Rating:  Summary: Funnier than a box of rocks Review: Short little comments on many a bible passage. Sticks it to the good book
Rating:  Summary: Second only to the Bible in its humor. Review: If you're a Christian, you'll go to Hell for reading this book. But that's really your problem. The rest of us will be trying to suppress intense laughter as Ken's text points out what the Bible actually *does* say in plain English. This book is also a definitive study in the use of iconography to point out the best parts of the Bible. Buy copies for all your Christian friends, but only if you want them to go to Hell.
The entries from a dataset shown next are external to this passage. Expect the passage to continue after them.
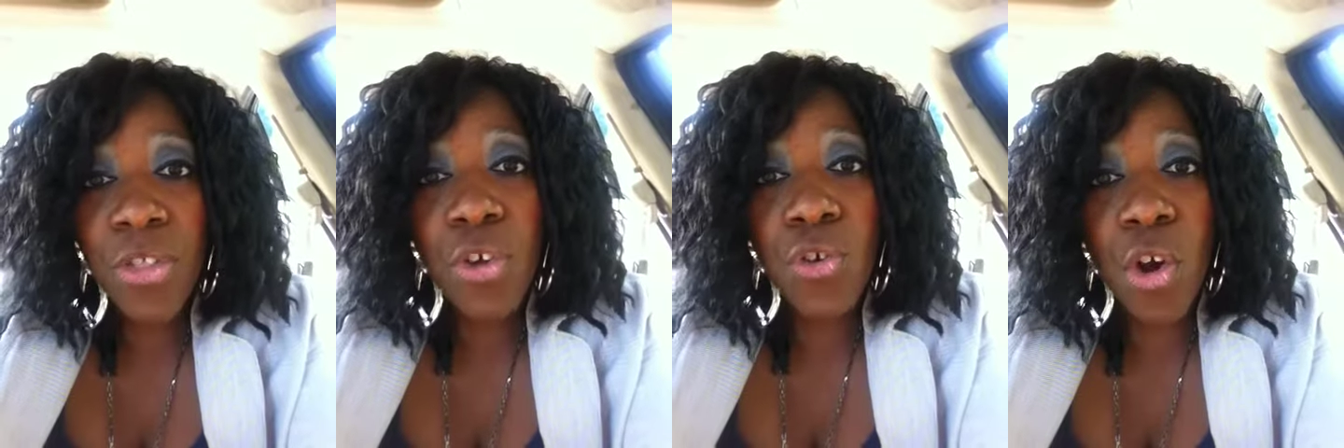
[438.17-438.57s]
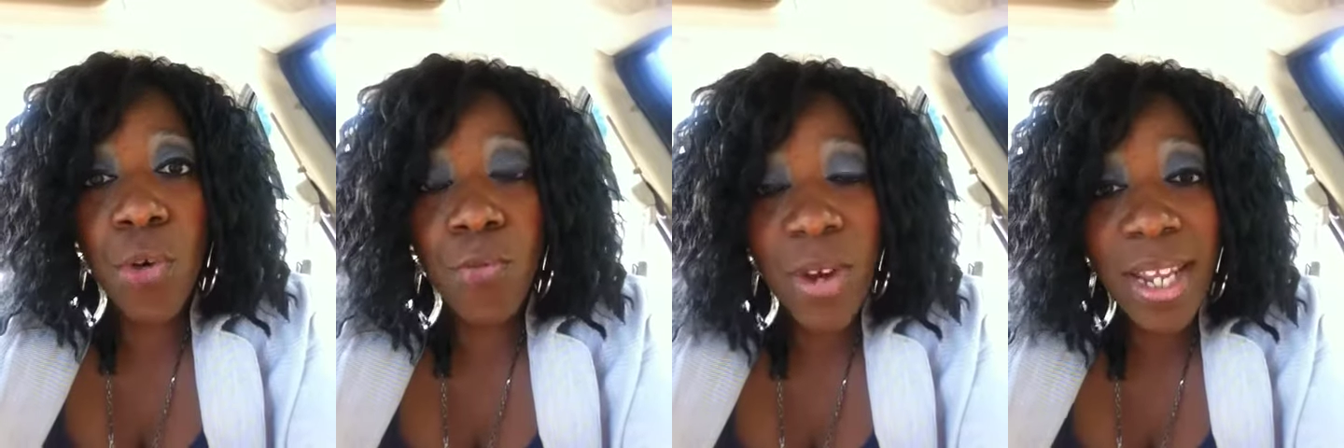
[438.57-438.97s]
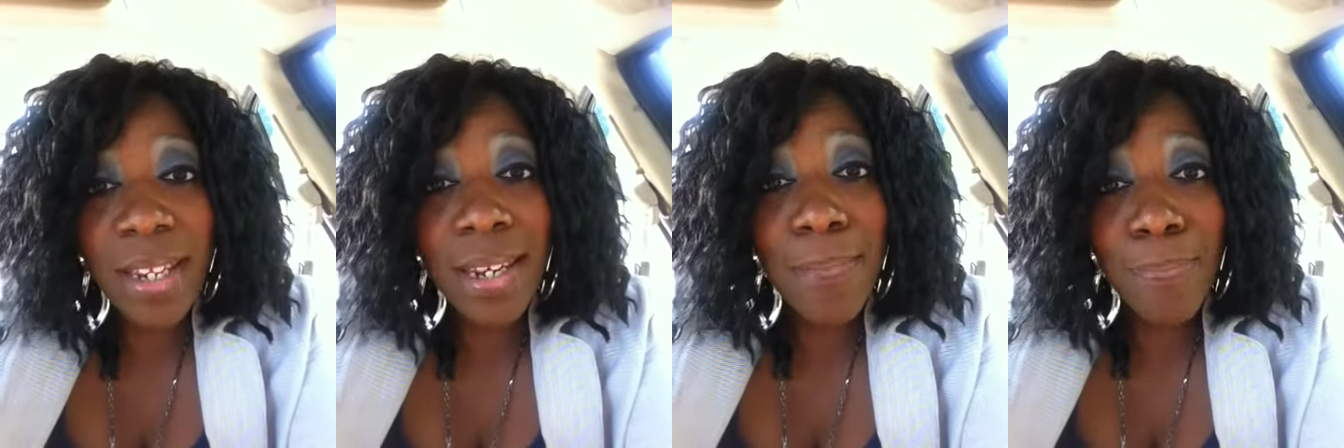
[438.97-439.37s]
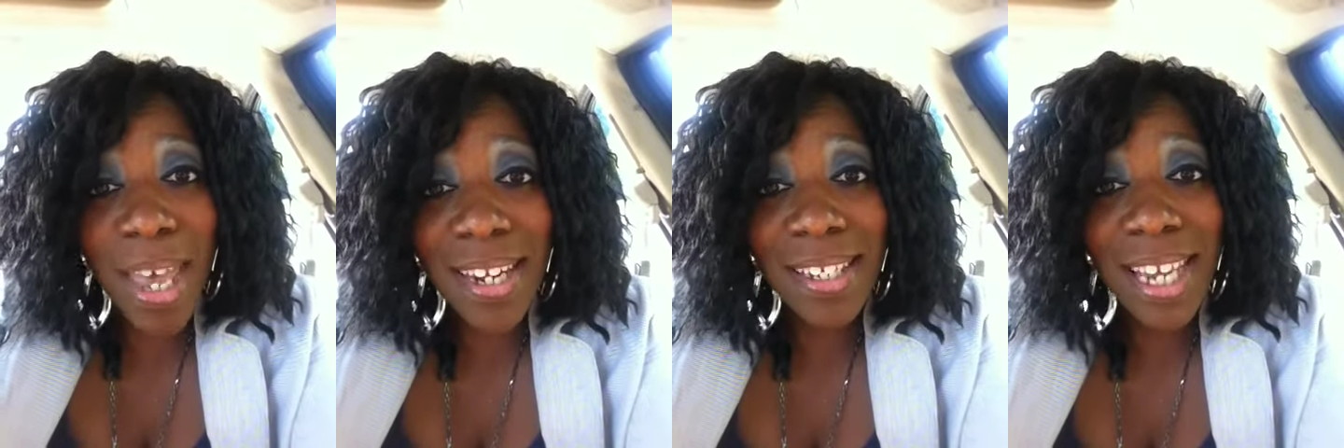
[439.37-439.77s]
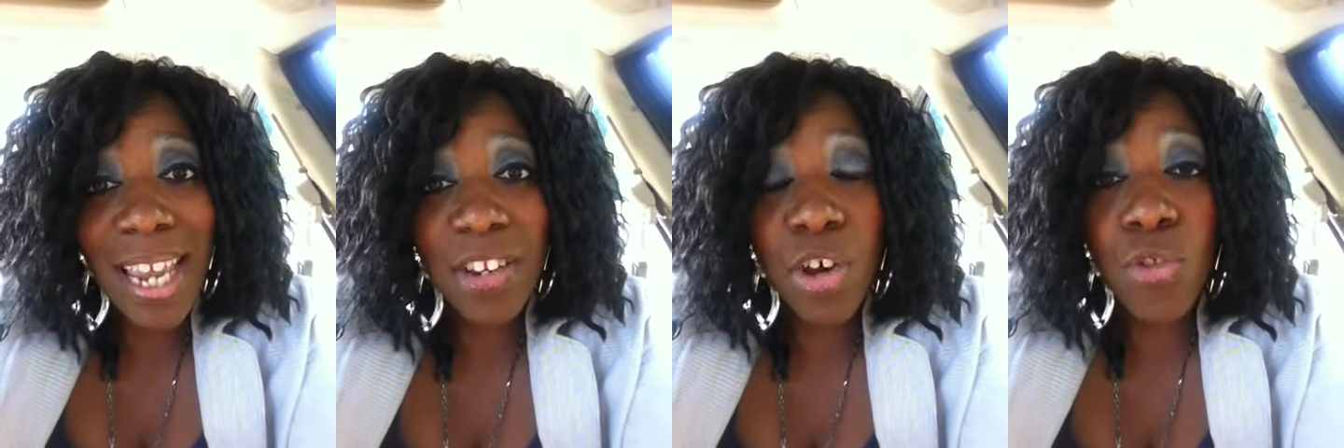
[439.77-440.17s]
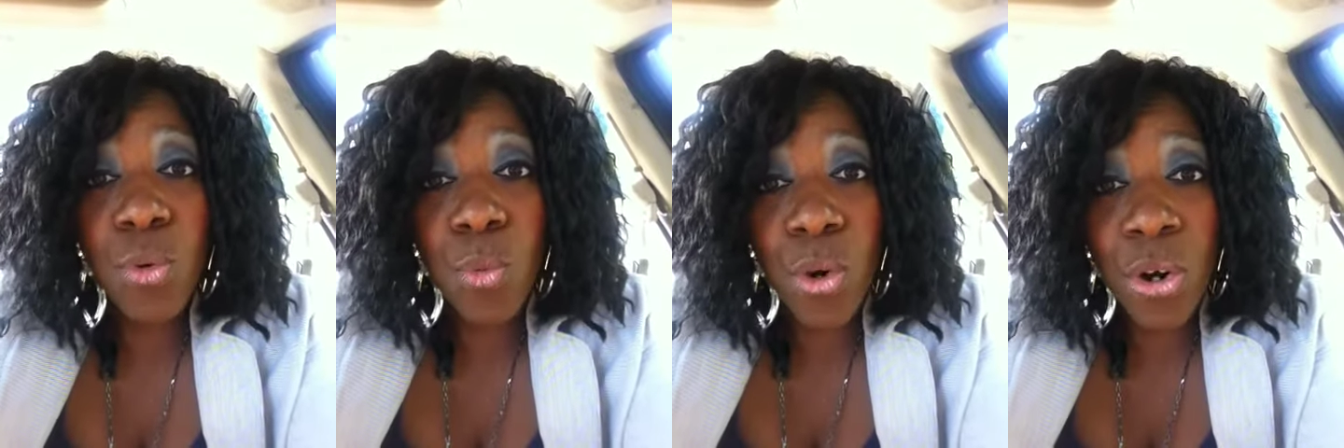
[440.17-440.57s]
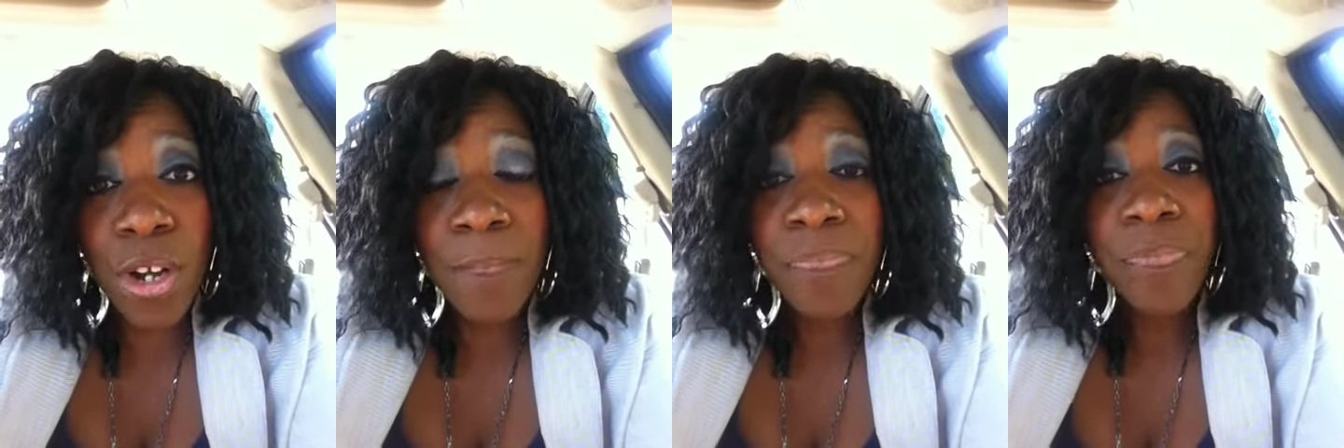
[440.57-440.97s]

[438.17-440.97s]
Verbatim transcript: through your reading and meditating on the word,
Rating:  Summary: A must-have for non-christians in the buy-bull belt! Review: An excellent, no-holds barred look at how ludicrous the bible truly is. Exposes the insanity, contradictions, and dark subjects in the bible that the church wants you to ignore. And excellent addition to the library of any victim of the christian faith.
Rating:  Summary: awful Review: I feel that the book is misleading. Ken Smith has taken bible verses and twisted them around. If you want to know the truth, sit down and read the bible yourself, if you don't understand some things, seek advice from from bible study groups or just ask God to help you understand.
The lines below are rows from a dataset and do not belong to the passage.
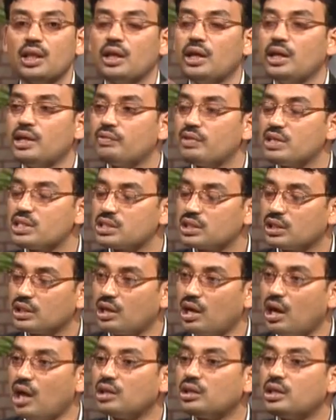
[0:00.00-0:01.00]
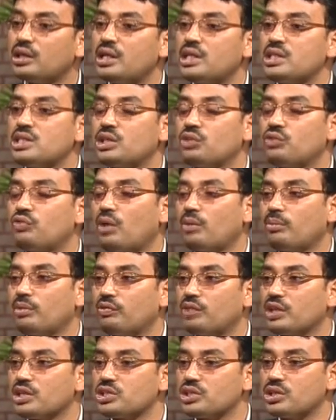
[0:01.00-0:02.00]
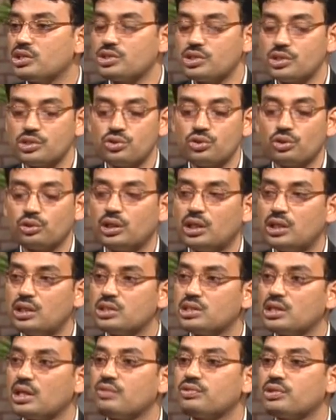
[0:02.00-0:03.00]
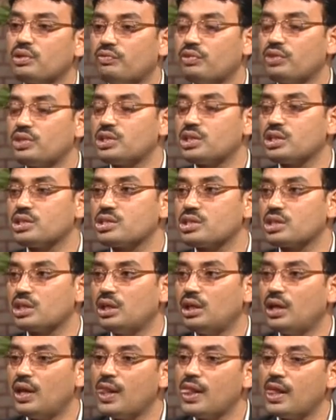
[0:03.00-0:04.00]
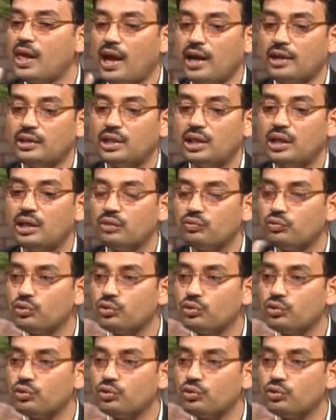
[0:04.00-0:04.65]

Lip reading: it was an organized form of extension, so that self sufficiency and then food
Rating:  Summary: The book I always knew had to be out there Review: I was turned on to this book by a buddhist and thank my lucky stars I heard about it. Why is the book assigned the designation 'Humor' instead of 'Religion' or 'Religious Controversy'? Some editor at Blast Books have his own agenda? I share the same wish as many that Mr. Smith comes out with an expanded version. What's so great about the book is that regardless of your depth of interest, anyone can spare a minute or two to read several segments and see almost immediately how ridiculous the bible is and how deeply rooted in cognitive dissonance the average "Christian" is. No, Mr. Smith is not a scholar with a PhD. But how many Christians are? How many Christians have sat down and read the bible all the way through ( Mr. Smith has read several versions)? Obviously not many or quite a few more people would be questioning the craziness instead of nodding their heads like sheep at their pastor's ramblings of selected parts. I have since bought several other books (by scholars) that go much more in depth on the errancies and lunacies of the bible, but none even approaching the entertainment value of this one (or contradicting the content). Ken Smith for President!
Rating:  Summary: Absolutely a worthwhile purchase Review: Could easily be entitled "The Bible in a Nutshell." I have found this guide to be invaluable. Not for the faint of heart, because this book pulls NO punches. I particularly like the closing sections on "Embarassing Bible Questions," and "Ken's Anti-Abortionist Horror Concordance."